I just finished reading two new books of Nisargadatta's latter books.
Let me put it this way: It is almost impossible to understand what he is saying.
Never does he place the entire range of his teachings into an overall context. He speaks in aphorisms, pithy answers to questions asked to him by students, with answers only for them, according to his own admission. He tells readers not to read "I Am That" because those are not his current teachings, which have changed.
Also, the teachings in I Am That are very, very different from those in his first book written 25 years earlier, Self-Knowledge and Self-Realization.
Part of the "problem" in his own words, is that he does not think about any of his answers, they spill spontaneously from his mouth as Consciousness addressing Consciousness in the questioner, in an effort to get the questioner into a statee entirely prior to all concepts.
In this way he teaches much like me: helping students get entirely into a don't know state where mind is mostly ignored.

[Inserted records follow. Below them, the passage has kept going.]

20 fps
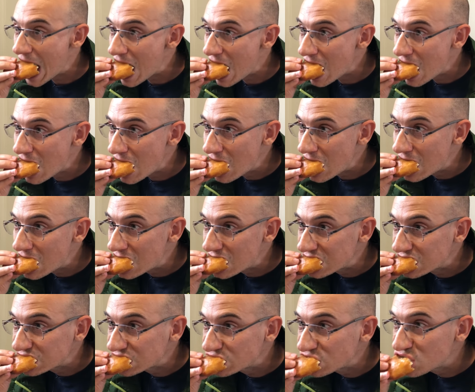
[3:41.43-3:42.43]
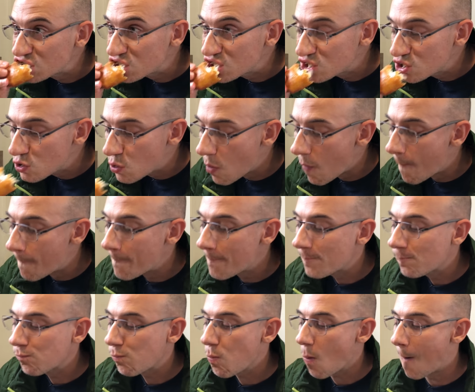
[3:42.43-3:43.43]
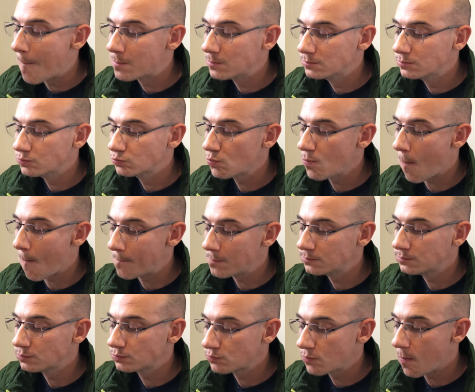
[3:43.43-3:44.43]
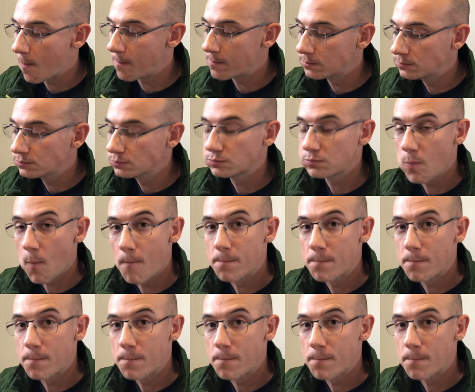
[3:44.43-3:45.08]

their fish is shipped in fresh every day and fried to order.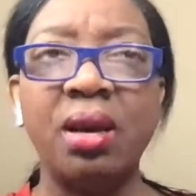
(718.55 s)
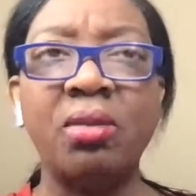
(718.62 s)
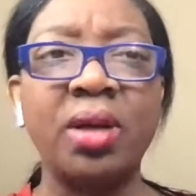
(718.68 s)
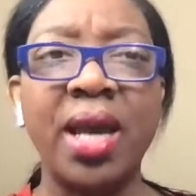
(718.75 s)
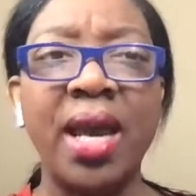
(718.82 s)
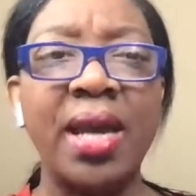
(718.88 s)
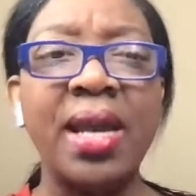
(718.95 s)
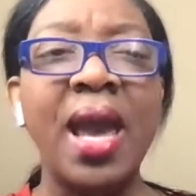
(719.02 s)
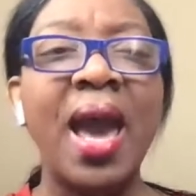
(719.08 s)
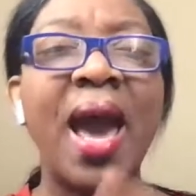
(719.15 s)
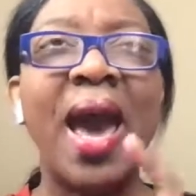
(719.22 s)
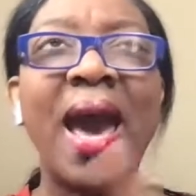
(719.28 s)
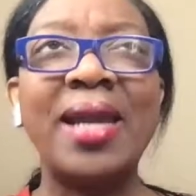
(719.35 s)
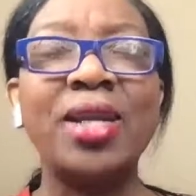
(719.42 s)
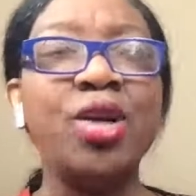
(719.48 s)
Okay.
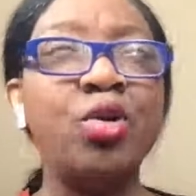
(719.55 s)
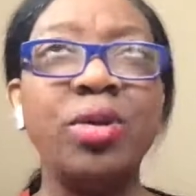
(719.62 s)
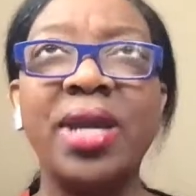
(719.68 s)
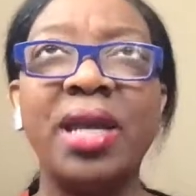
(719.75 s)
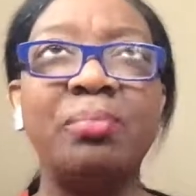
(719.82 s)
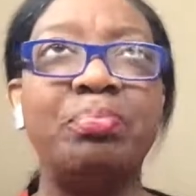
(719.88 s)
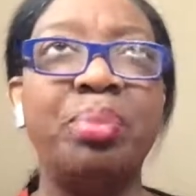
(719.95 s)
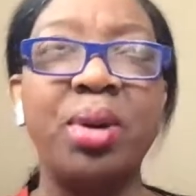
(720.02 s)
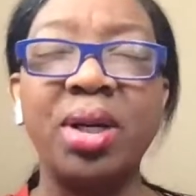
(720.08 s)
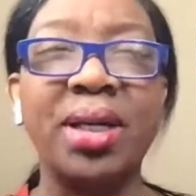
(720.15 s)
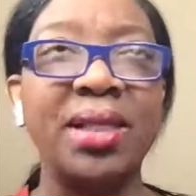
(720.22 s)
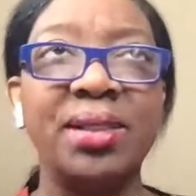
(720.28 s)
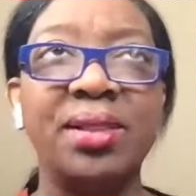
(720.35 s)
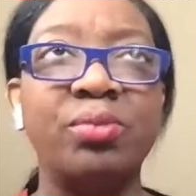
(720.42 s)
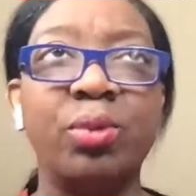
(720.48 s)
How do you get
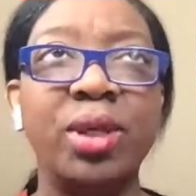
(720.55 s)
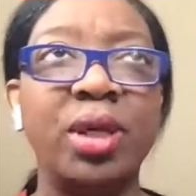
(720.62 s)
bookings?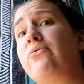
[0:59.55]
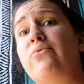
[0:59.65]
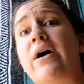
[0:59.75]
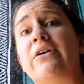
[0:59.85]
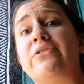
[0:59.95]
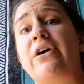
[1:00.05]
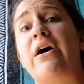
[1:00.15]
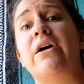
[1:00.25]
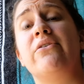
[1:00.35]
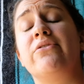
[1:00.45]
wild
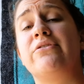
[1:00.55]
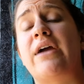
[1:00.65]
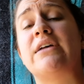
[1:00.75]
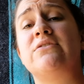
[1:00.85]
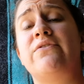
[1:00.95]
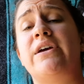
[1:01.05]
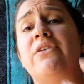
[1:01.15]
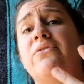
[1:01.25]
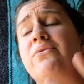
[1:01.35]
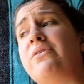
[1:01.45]
caught or grass
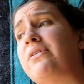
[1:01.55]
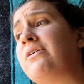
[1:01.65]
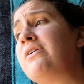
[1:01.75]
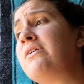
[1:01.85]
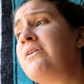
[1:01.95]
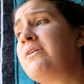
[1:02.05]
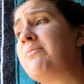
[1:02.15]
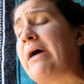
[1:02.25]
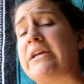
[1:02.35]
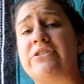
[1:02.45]
fed or
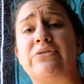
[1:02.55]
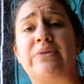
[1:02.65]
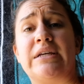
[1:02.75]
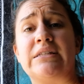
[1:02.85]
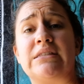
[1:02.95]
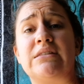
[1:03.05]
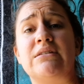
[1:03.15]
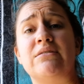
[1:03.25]
pasture raisedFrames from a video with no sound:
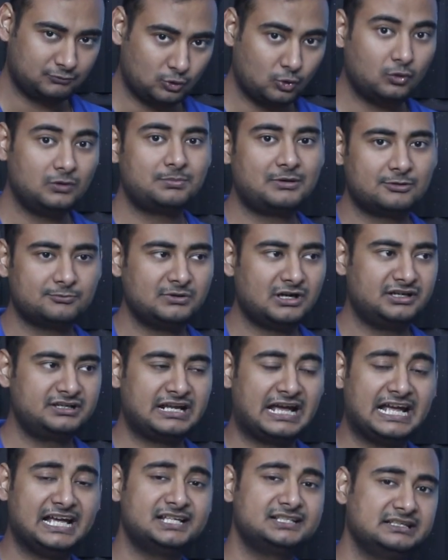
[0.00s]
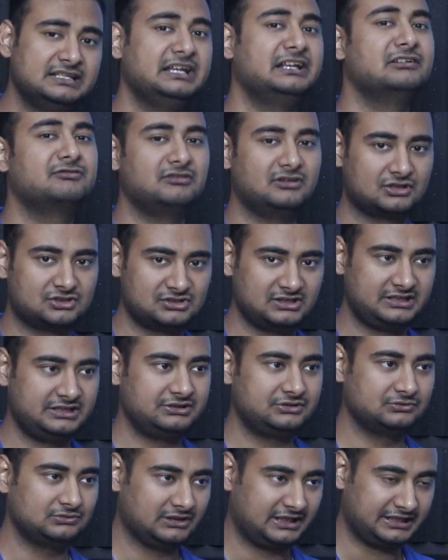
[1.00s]
coal power plant has enough
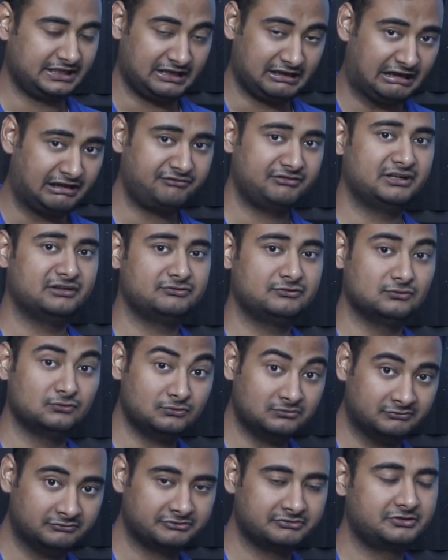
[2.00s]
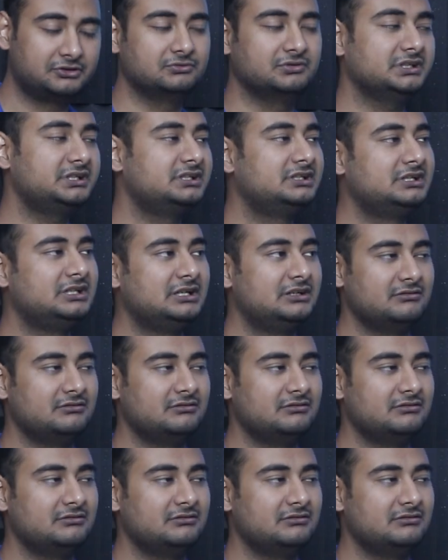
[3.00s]
luxury to like have enough oomph to it,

So many teachers, especially the neo-advaitins, have almost no spiritual experiences, but only a simplistic denial of the existence of an inner Self of any sort, from which a whole simplistic philosophy follows.

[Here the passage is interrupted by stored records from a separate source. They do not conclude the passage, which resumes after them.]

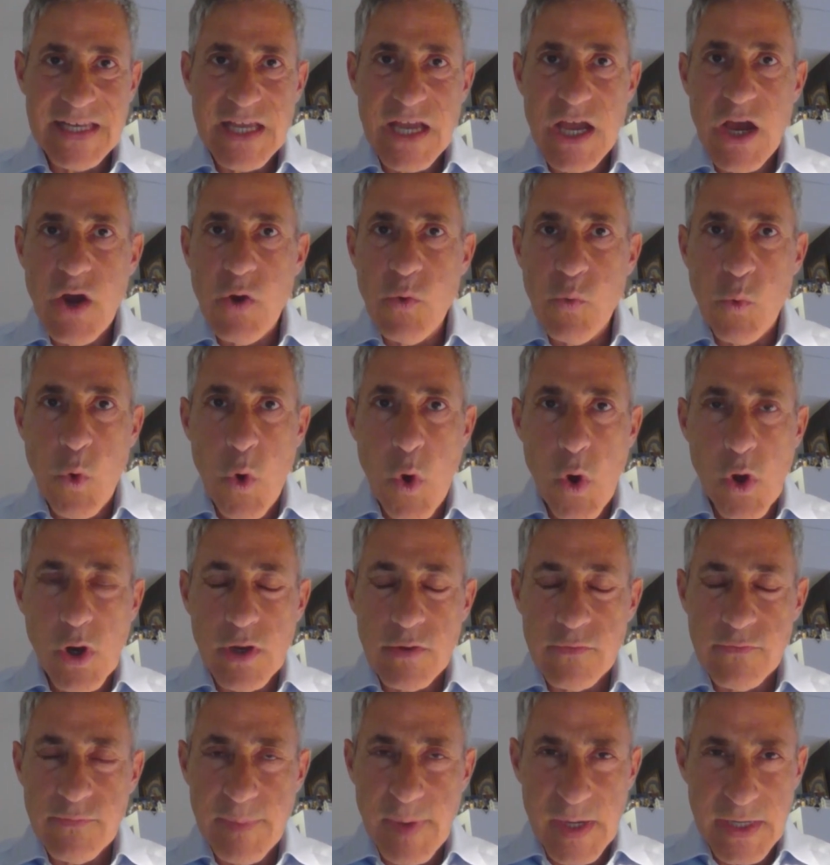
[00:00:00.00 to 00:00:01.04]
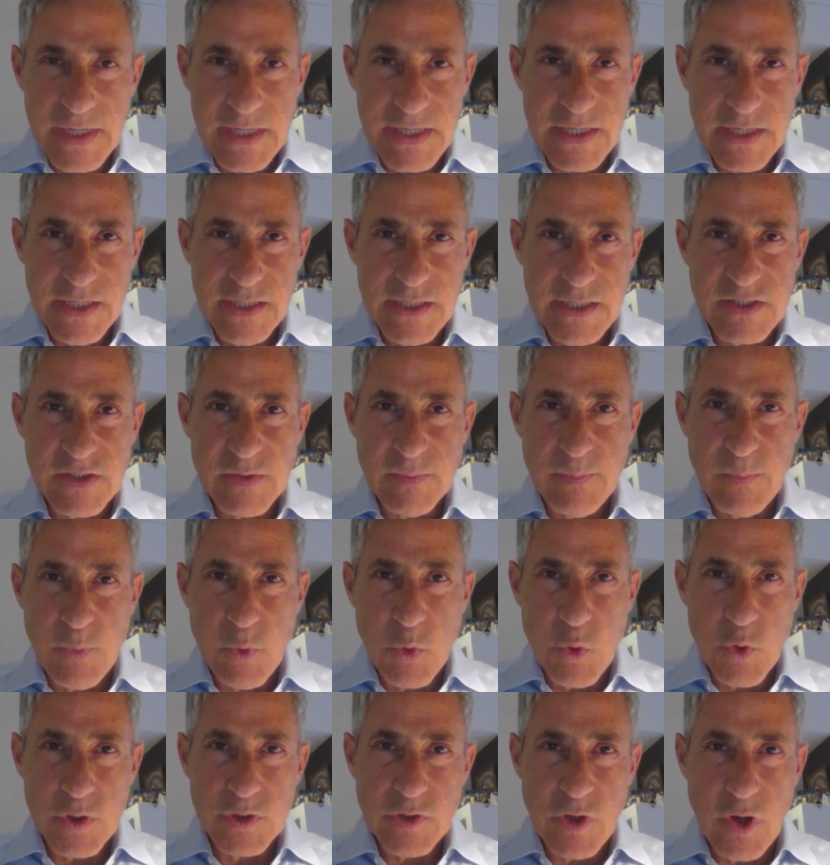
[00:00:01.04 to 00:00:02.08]
a wall of money in
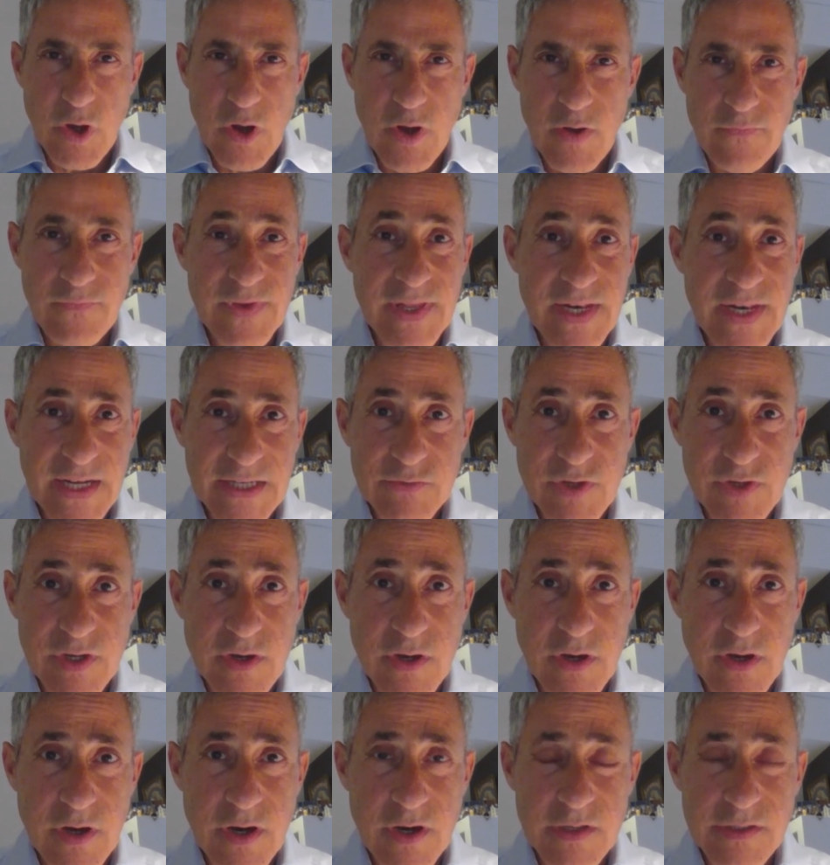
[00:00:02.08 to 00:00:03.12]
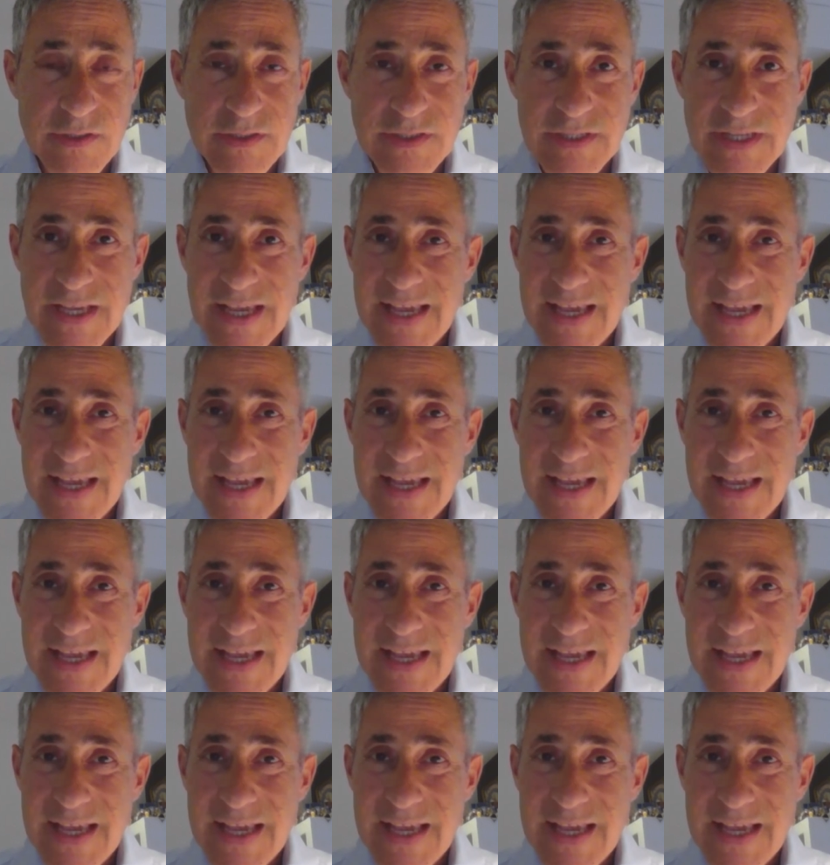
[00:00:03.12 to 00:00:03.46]
support of electric cars,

Nisargadatta wanders hither and yan, using undefined terms, or term s defined with other under-defined terms. It is as if he makes it absolutely impossible to follow or understand him.

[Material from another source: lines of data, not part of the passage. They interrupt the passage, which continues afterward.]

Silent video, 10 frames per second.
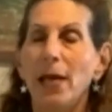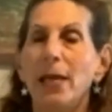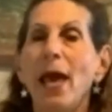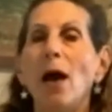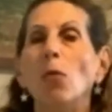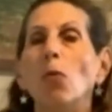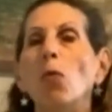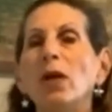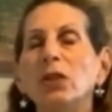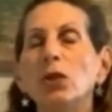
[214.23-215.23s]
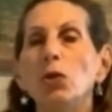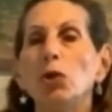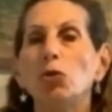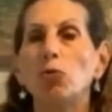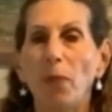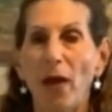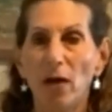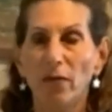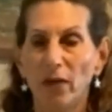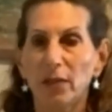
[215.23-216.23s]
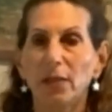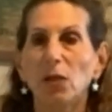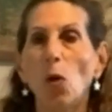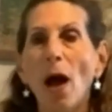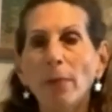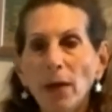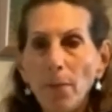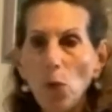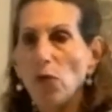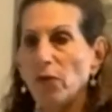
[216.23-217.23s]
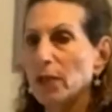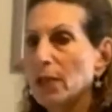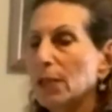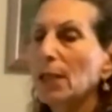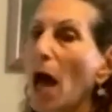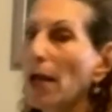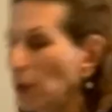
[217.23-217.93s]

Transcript: Now, what's a neutral pelvis? So I'm going to move to the side, you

For example, it is not clear what he means by Prior to Consciousness. It was not even clear to Ramesh Balsekar who spent years with him. Is he referring to an Unmanifest Self entirely outside of Consciousness, a noumenal Self, or is he talking about Robert's "gap," the experience of existence prior to the arising of the I-sense and self-consciousness, and ccalling that the unchanging and Absolute. If the latter, his entire philosophy is rather trivial.
He also talks about your existence 100 years ago and insists that not knowing what you were at that time, proves that you must have been there in order to be the unchanging constant background that is currently expressing you are unaware of your existence then. he says you are that knowing principle who is unaware of what you were then. This is really crappy logic, unless he is is referring just to the state of Consciousness before the arising of the I Am, the pre-I Am experience of awareness without thought or self-recognition.
And so it goes. There are so many cracks in his model that make an understanding of Maharaj's "wisdom," nearly impossible unless you are very nimble on your feet, accept what he says at that moment, and are not able to hold his multiple inconsistencies in your mind at once.
It is as if he says, "A, not B, not A, C, not A, not C, and B."
Ramesh held steadfastly, the Maharaj's absolute referred to the awareness state that existed before thought. To me, this is rather trivial, barely a beginning of spiritual discovery to me.